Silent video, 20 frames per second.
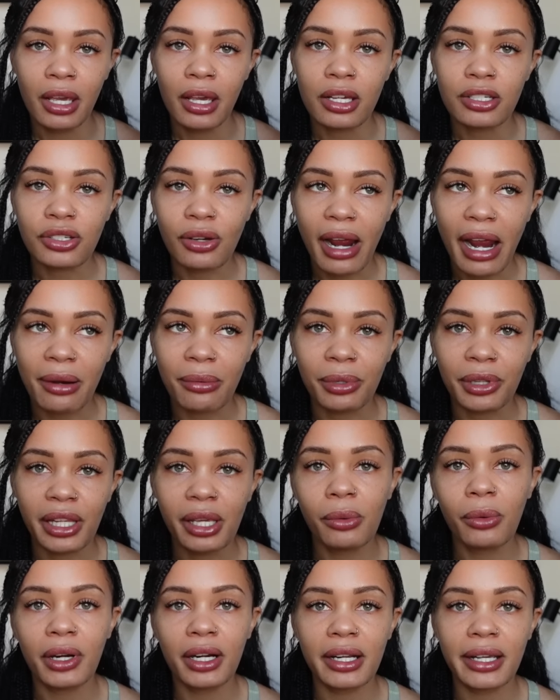So I really
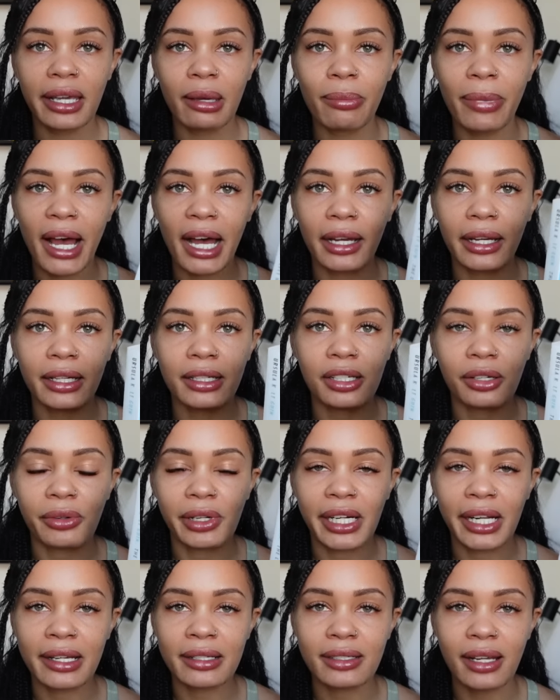want to get back into
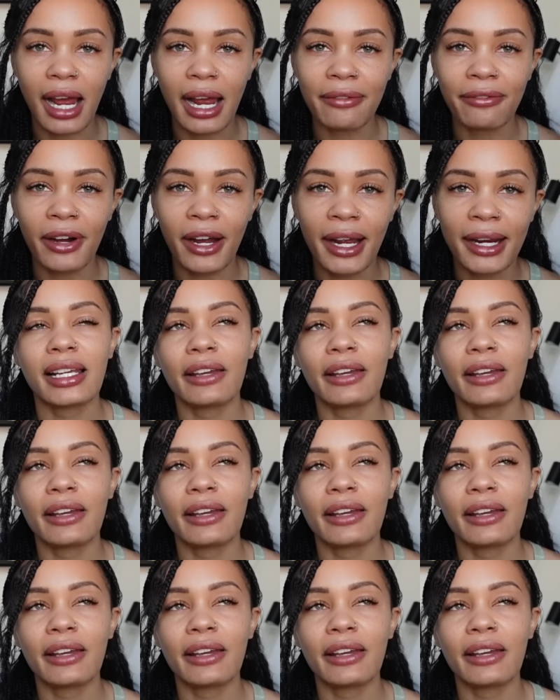reading sci-fi.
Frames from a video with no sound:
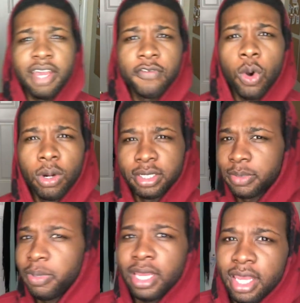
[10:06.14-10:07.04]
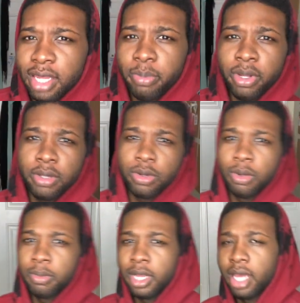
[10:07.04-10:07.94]
of course. Big Hit, brother
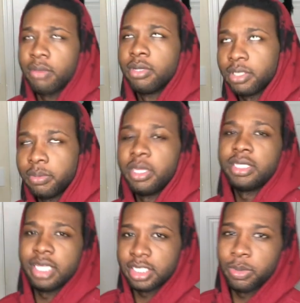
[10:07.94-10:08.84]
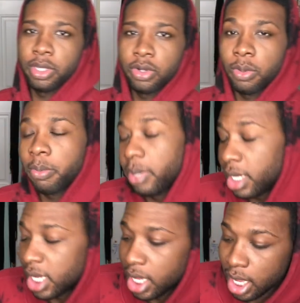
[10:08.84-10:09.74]
group. Not, well, BTS's brother group.
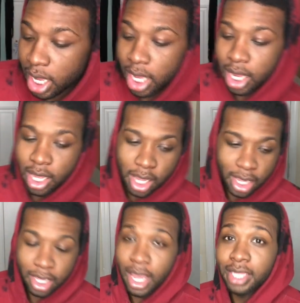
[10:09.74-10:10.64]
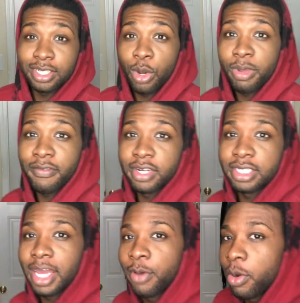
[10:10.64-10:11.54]
But, guys, I hope you have a good
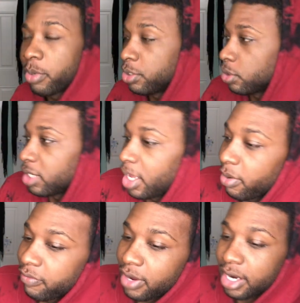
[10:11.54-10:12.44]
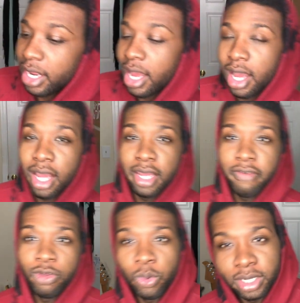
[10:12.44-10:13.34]
time. I hope you enjoy K-Pop Friday.
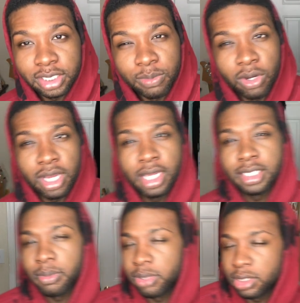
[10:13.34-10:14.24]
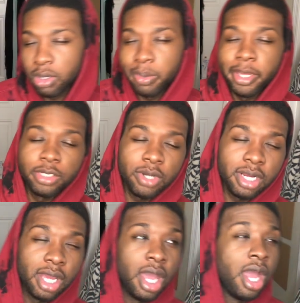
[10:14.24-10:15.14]
If you want to see more content, please go to
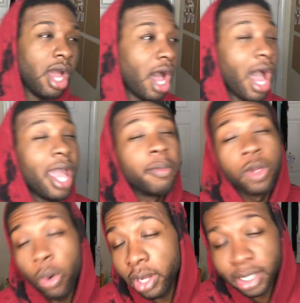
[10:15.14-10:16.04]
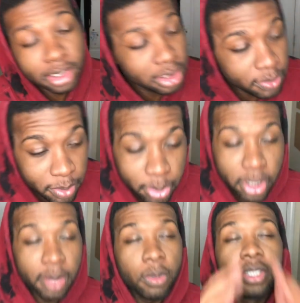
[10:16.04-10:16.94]
Patreon. I'm going to be
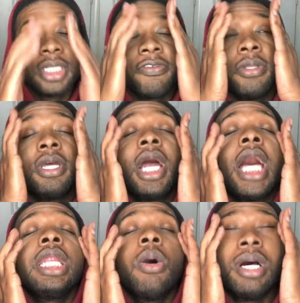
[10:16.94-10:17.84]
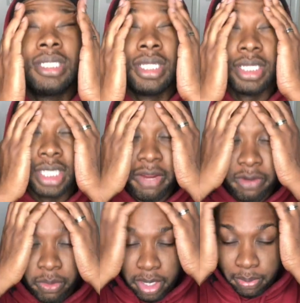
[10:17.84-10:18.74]
putting more stuff on there. I know I say this
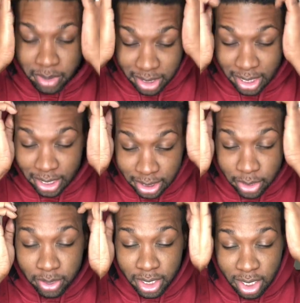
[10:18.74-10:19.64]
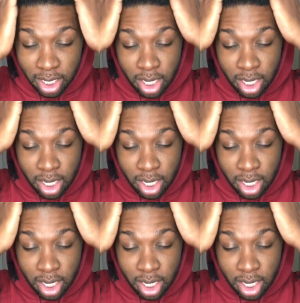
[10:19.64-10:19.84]
every week, but, like, literally,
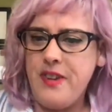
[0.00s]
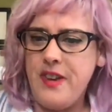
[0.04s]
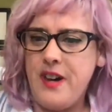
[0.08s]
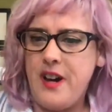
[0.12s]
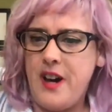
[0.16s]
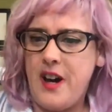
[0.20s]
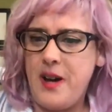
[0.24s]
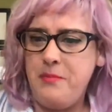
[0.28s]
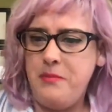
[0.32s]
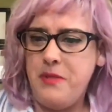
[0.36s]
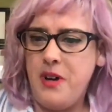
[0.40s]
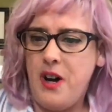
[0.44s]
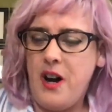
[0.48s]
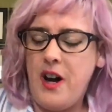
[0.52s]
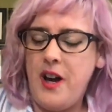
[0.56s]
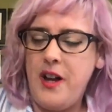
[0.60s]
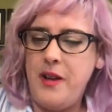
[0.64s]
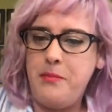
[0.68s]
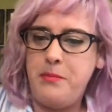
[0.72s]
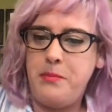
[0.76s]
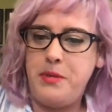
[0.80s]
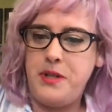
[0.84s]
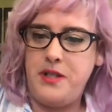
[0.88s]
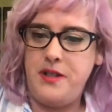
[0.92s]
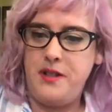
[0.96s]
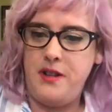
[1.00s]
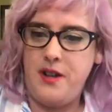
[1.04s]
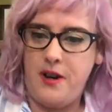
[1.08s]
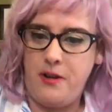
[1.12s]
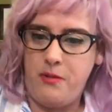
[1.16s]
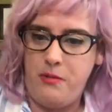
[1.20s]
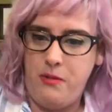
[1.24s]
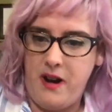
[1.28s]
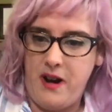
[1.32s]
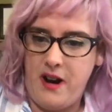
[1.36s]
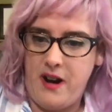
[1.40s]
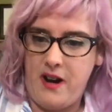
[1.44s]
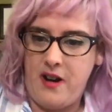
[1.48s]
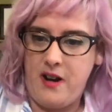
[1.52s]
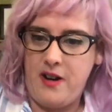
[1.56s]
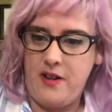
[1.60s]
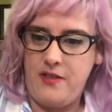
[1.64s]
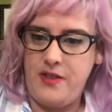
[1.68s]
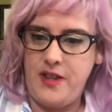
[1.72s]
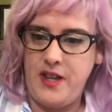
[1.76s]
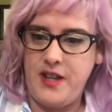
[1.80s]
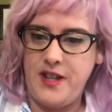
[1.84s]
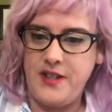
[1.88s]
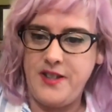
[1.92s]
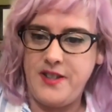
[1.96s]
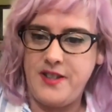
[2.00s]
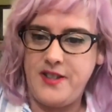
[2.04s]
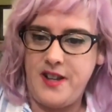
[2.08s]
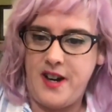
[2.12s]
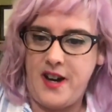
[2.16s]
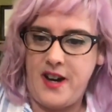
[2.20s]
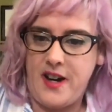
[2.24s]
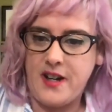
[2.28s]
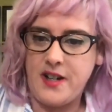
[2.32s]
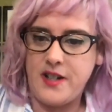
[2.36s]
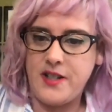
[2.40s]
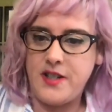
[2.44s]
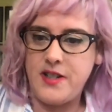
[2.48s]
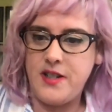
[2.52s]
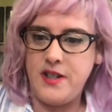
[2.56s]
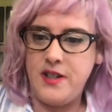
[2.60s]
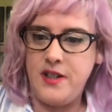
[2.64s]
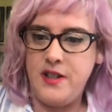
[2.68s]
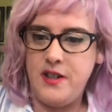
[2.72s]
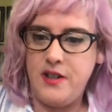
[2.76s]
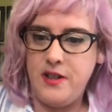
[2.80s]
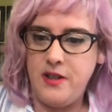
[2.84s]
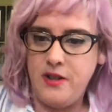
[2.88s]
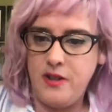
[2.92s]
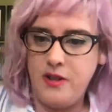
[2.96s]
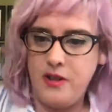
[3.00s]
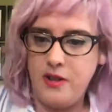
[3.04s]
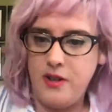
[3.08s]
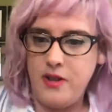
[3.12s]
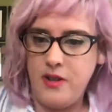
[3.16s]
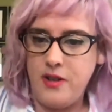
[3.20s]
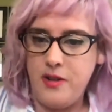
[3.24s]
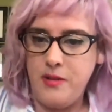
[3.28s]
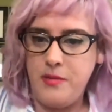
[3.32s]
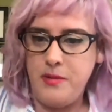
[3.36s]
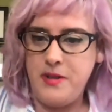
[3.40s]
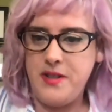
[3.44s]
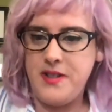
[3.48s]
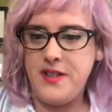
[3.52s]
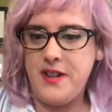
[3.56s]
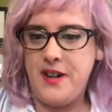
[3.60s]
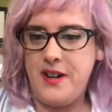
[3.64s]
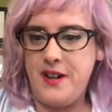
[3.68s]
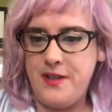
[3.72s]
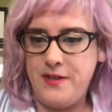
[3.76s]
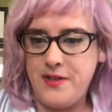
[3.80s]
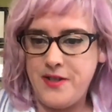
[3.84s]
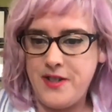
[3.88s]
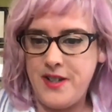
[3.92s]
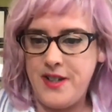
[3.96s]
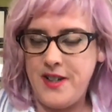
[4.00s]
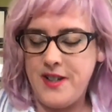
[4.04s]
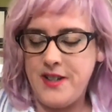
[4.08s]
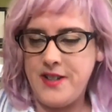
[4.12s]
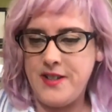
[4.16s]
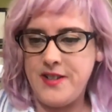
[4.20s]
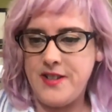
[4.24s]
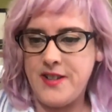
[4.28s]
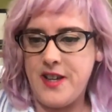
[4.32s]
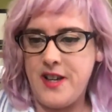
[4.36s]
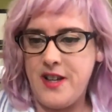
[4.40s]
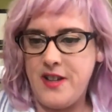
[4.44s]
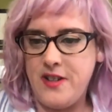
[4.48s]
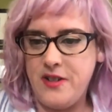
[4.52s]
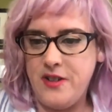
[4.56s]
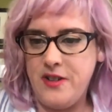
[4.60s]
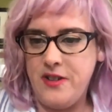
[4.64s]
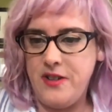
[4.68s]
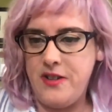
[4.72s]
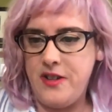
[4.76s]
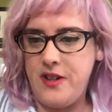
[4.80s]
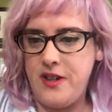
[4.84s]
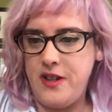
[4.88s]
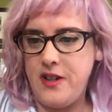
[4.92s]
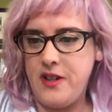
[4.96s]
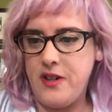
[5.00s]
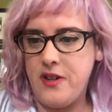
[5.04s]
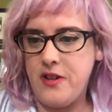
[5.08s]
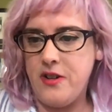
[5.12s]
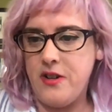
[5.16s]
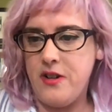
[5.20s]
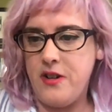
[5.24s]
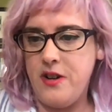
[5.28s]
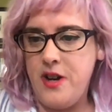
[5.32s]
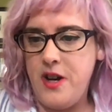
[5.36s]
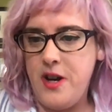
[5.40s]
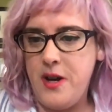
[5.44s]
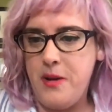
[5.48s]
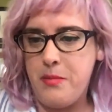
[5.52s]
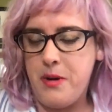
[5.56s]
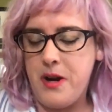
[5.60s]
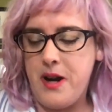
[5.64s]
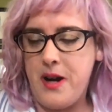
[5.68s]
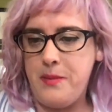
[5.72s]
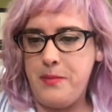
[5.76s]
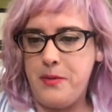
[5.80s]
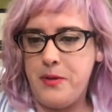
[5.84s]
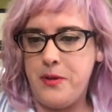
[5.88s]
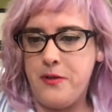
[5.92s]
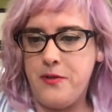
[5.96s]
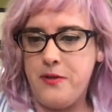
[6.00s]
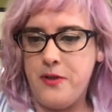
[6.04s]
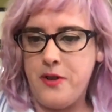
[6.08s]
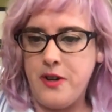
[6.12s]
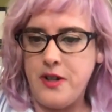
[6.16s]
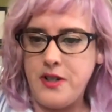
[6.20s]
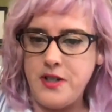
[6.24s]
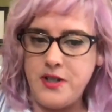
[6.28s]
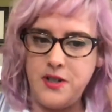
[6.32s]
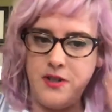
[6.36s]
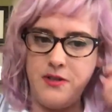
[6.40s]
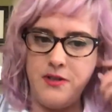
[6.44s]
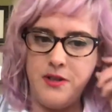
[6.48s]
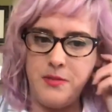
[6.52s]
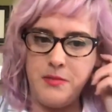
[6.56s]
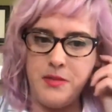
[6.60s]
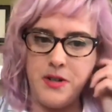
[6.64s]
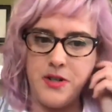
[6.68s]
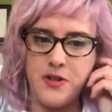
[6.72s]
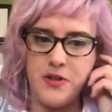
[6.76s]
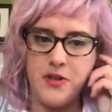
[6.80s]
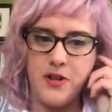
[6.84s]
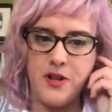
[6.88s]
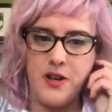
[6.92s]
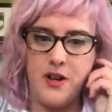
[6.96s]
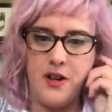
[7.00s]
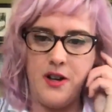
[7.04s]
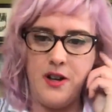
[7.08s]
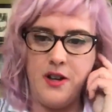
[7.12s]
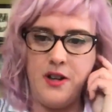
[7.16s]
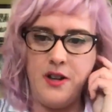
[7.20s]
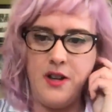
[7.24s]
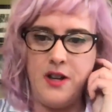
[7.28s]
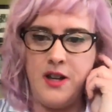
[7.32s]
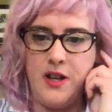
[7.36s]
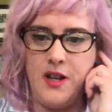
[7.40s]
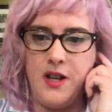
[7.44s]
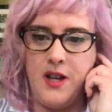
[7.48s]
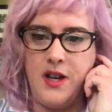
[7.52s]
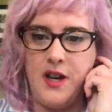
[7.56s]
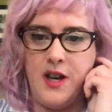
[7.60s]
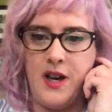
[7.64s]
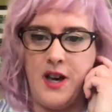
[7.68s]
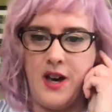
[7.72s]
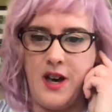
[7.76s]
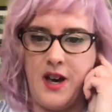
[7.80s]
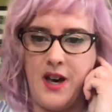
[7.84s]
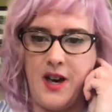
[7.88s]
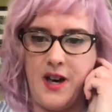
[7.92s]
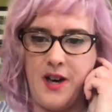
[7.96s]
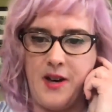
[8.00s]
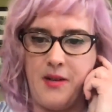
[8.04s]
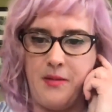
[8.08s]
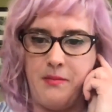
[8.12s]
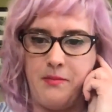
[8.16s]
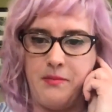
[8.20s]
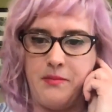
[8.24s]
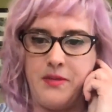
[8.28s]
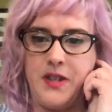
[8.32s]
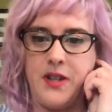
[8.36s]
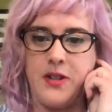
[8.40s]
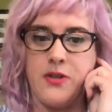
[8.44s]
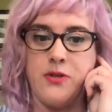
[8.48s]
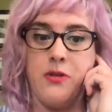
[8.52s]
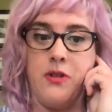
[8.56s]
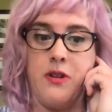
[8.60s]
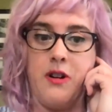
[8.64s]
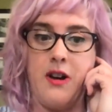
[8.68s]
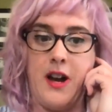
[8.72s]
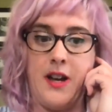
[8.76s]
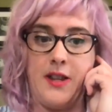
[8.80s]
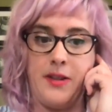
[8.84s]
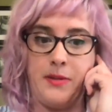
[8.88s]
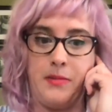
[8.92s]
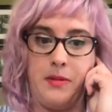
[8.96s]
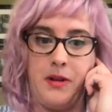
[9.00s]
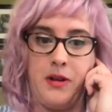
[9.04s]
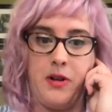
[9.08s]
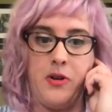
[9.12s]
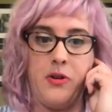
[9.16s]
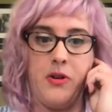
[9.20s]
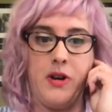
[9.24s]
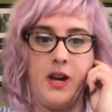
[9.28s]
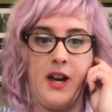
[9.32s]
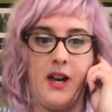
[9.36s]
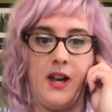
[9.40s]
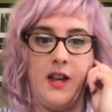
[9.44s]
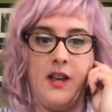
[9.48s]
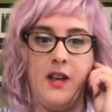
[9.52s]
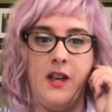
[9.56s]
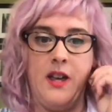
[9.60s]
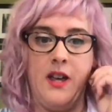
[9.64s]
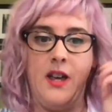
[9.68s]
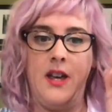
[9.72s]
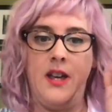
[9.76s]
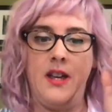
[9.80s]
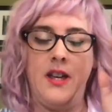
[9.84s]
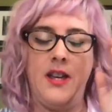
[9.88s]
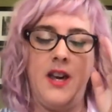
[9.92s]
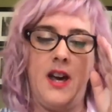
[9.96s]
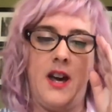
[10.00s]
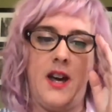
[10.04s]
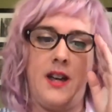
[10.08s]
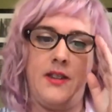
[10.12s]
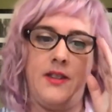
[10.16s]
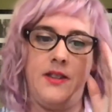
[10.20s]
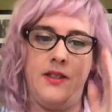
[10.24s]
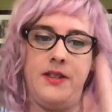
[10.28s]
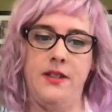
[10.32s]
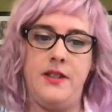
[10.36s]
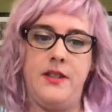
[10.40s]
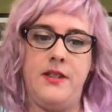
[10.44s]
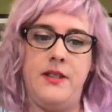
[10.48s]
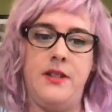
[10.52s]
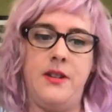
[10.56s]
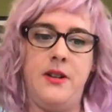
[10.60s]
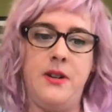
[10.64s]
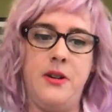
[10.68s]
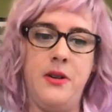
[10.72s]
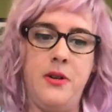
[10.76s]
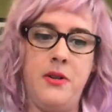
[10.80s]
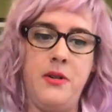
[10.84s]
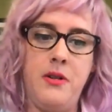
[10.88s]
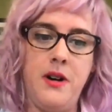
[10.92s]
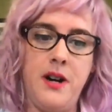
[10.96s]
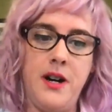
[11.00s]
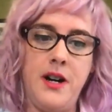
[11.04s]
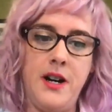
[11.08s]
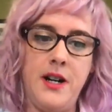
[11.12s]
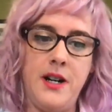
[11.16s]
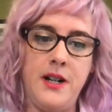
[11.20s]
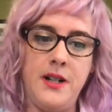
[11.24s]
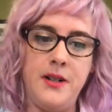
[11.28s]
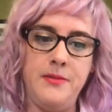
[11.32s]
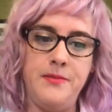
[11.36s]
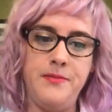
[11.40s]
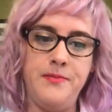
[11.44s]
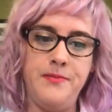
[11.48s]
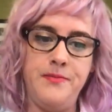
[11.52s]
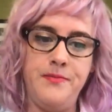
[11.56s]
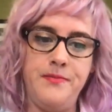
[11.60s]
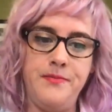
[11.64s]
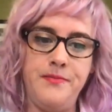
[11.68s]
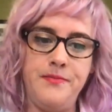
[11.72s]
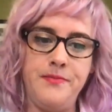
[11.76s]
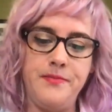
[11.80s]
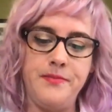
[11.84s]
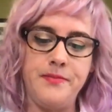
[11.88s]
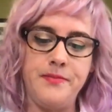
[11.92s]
I'm not aware of the exact Ubisoft scandal that you're perhaps referring to in Montreal. Um, sexual harassment. Okay. Yes. So um,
-*-*-
#### Task item
"[10:07.94-10:08.84]" marks the last line to keep. Retype every line from the start of the entries through that one, exactly, and drop the pictures.

#### Task output
Silent video, 20 frames per second.
So I really
want to get back into
reading sci-fi.
Frames from a video with no sound:
[10:06.14-10:07.04]
[10:07.04-10:07.94]
of course. Big Hit, brother
[10:07.94-10:08.84]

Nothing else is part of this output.